• **What you will do**
Would you transcribe the listing that follows, character for character, and omit its images?

● ● ● ● ●

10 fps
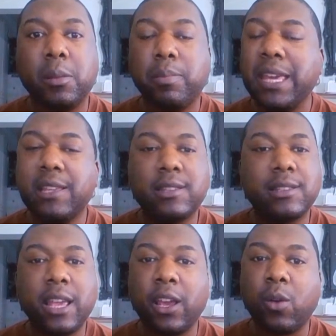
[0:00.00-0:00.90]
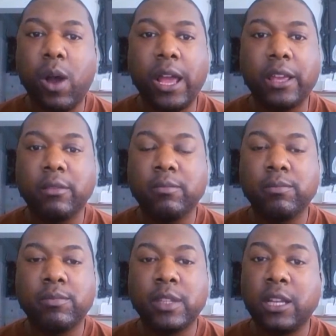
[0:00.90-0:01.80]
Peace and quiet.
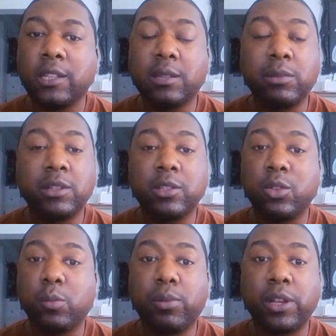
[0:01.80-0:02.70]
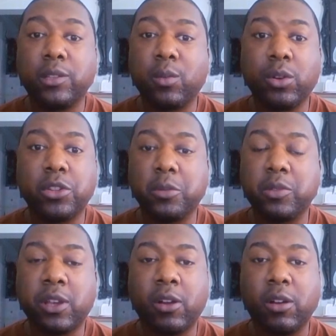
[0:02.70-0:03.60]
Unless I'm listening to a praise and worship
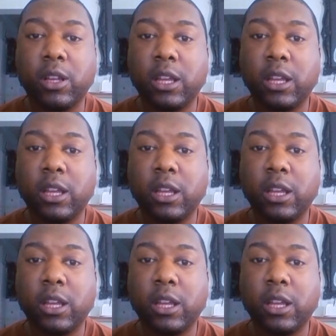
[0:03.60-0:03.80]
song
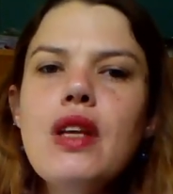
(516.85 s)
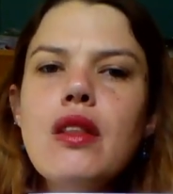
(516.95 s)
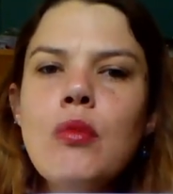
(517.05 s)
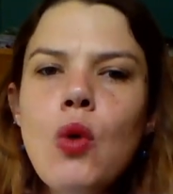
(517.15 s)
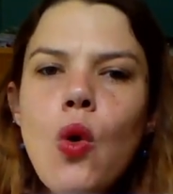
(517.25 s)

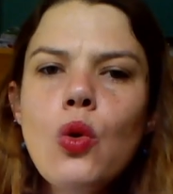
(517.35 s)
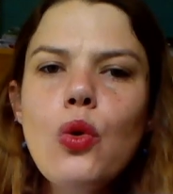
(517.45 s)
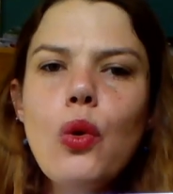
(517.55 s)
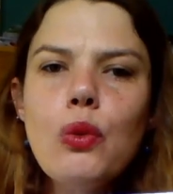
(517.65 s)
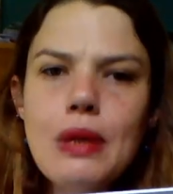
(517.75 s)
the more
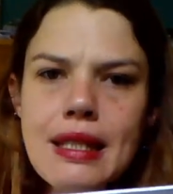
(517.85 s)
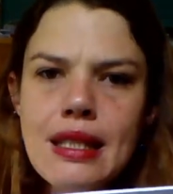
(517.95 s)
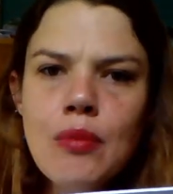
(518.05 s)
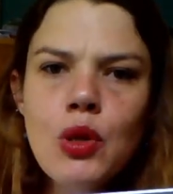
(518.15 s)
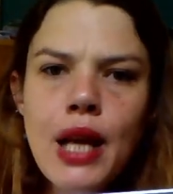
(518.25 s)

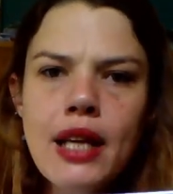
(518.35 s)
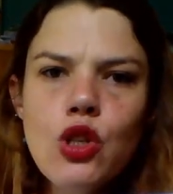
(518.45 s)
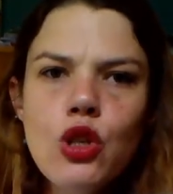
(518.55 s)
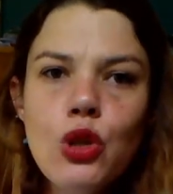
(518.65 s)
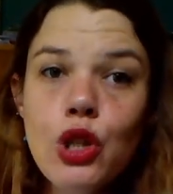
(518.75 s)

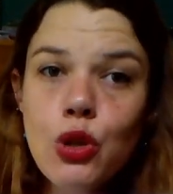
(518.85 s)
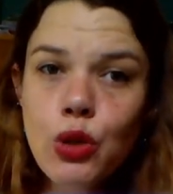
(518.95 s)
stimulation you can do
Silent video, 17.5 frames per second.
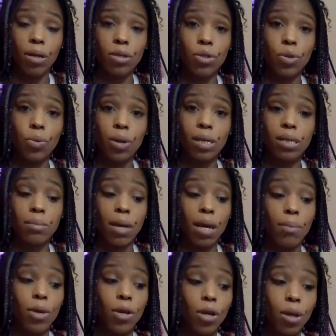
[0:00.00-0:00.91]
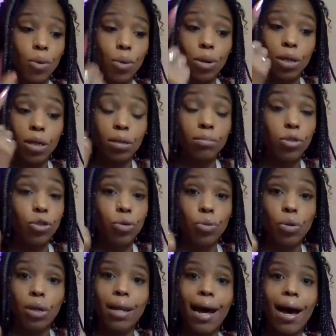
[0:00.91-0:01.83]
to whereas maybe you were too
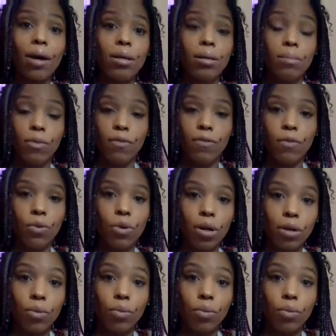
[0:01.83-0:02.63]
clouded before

● ● ● ● ●

• **Answer box**
10 fps
[0:00.00-0:00.90]
[0:00.90-0:01.80]
Peace and quiet.
[0:01.80-0:02.70]
[0:02.70-0:03.60]
Unless I'm listening to a praise and worship
[0:03.60-0:03.80]
song
(516.85 s)
(516.95 s)
(517.05 s)
(517.15 s)
(517.25 s)

(517.35 s)
(517.45 s)
(517.55 s)
(517.65 s)
(517.75 s)
the more
(517.85 s)
(517.95 s)
(518.05 s)
(518.15 s)
(518.25 s)

(518.35 s)
(518.45 s)
(518.55 s)
(518.65 s)
(518.75 s)

(518.85 s)
(518.95 s)
stimulation you can do
Silent video, 17.5 frames per second.
[0:00.00-0:00.91]
[0:00.91-0:01.83]
to whereas maybe you were too
[0:01.83-0:02.63]
clouded before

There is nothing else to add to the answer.